Изменить размер шрифта - +
Но когда? У меня было такое ощущение, что с мыслями Горького связано что-то еще, и я стал шарить в коробке и, наконец, нашел листок, вырванный из записной книжки. Он был весь в чернильных разводах – вероятно, книжка попала под дождь, – и некоторые строчки совсем расплылись, так что их невозможно было разобрать.

«... нет тяжелее тех испытаний, в пучину которых ты сам бросаешь душу свою... Ты сам – своя судьба, и твоя победа, и твое поражение – дело рук твоих, и никакая сила в мире не может изменить того, что задумал ты... Есть только те пределы, которые ты сам поставишь себе...»

И под этим листком не было подписи, но я сразу все вспомнил...

Это было три года назад. Глубокой ночью чей-то глухой голос вырвал меня из сна:

– Телеграмма Шелестину.

Я проснулся мгновенно и встал, чувствуя, как противная дрожь бежит по спине, и уже зная, что написано на этом клочке бумаги с синей полосой «срочная». В телеграмме было три слова: «Умер отец. Роберт».

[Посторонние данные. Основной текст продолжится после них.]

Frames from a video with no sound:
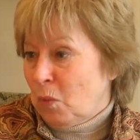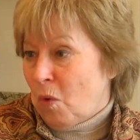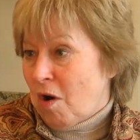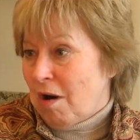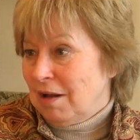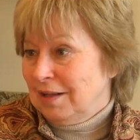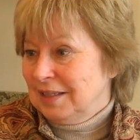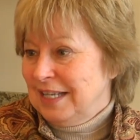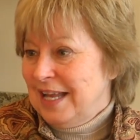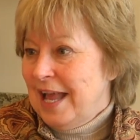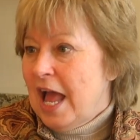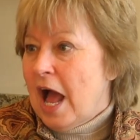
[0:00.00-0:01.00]
it work
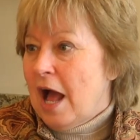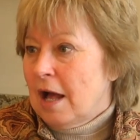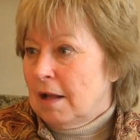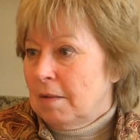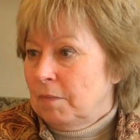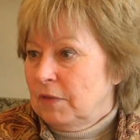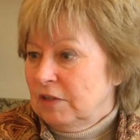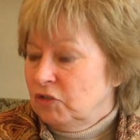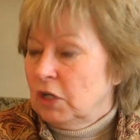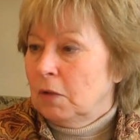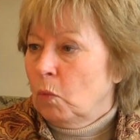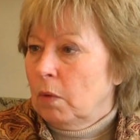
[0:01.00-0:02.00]
um,
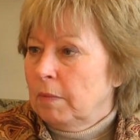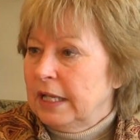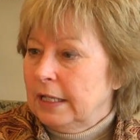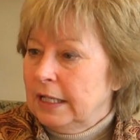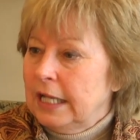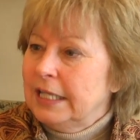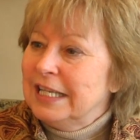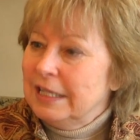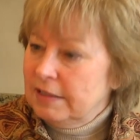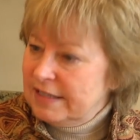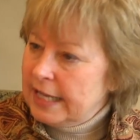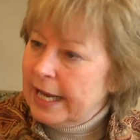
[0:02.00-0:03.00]
this young woman. Meaning
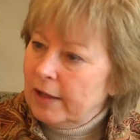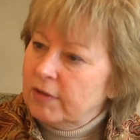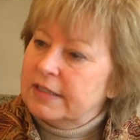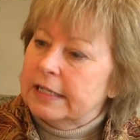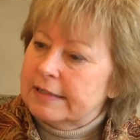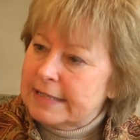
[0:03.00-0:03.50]
sales. Sales, yeah.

Еще месяц назад я чувствовал, что придет такая телеграмма, и давно уже узнал на вокзале расписание поездов, идущих в Уфу. И первое, о чем я подумал тогда, стоя в прихожей, – что мне придется ехать челябинским в 6. 20, почему-то я был уверен, что телеграмма придет поздно ночью и мне придется ехать в 6. 20 – это был первый утренний поезд.

Я вернулся в комнату и лег, но дрожь била меня все сильнее, и хотя я накинул поверх одеял еще и пальто, меня стало трясти. Тогда я встал, бесшумно оделся – соседи мои спали и ничего не слышали, – отыскал в темноте сигареты и взял первую попавшуюся книгу – это был какой-то том Горького, – и до пяти часов я читал эту книгу.

А потом была длинная белая дорога до Уфы, и я все время или курил в тамбуре, или лежал на верхней полке и думал об отце.

Еще в августе, когда я уезжал в Москву, я видел, что отец безнадежен, и он тоже знал это, и оба мы старались делать вид, что ничего не случилось. Мне очень не хотелось уезжать, и я придумывал много всяких причин, чтобы остаться, но главную и единственную причину я назвать не мог, и отец заставил меня уехать. Я уехал, и сразу же пожалел об этом, и каждый день ждал известий из Уфы. И помню, как тряслись руки, когда я разворачивал белый телеграфный бланк, – это было в начале октября. В телеграмме было три слова: «Если можешь приезжай». На следующий день я видел его тонкие и очень желтые руки поверх одеяла, острые кости черепа на висках и скулах, выцветшие глаза и седую щетину. Он был так плох, что почти не двигался, и врач говорил мне, что вряд ли он протянет еще неделю, но отец умер только через два месяца.

Умирал он спокойно, и очень обстоятельно говорил мне, к кому я должен обратиться за помощью после его смерти, и как продавать дом, и еще о многом, и оставался все таким же спокойным, только иногда слезы катились по его неподвижному лицу, но глаза по-прежнему были ясными.

Я приходил к нему в больницу два раза в день – утром и вечером, и он не разрешал мне оставаться, да я бы, наверно, и не смог – когда я уходил от него, меня пошатывало, и я едва не слег. Так было три недели, а потом он приказал мне уехать. И я опять уехал в Москву и дорогой думал о том, что я слишком мало любил отца и никогда не мог понять его, и, хотя мы прожили вместе всю жизнь, так и остались чужими друг другу. И только в эти три недели я понял, какой он. Девятнадцать лет – и три недели... И кажется, тогда я впервые задумался о непреодолимой сложности жизни... А потом, в Москве, я опять каждый день ждал телеграмму, и почти не мог заниматься, и, если бы не приказ отца и не слово, данное ему, я бы вернулся. И потом я очень жалел, что сдержал слово.

Помню, что гроб стоял посреди комнаты и все расступились, когда я вошел. Настала жуткая тишина – ведь в комнате было человек двадцать, и никто не проронил ни звука.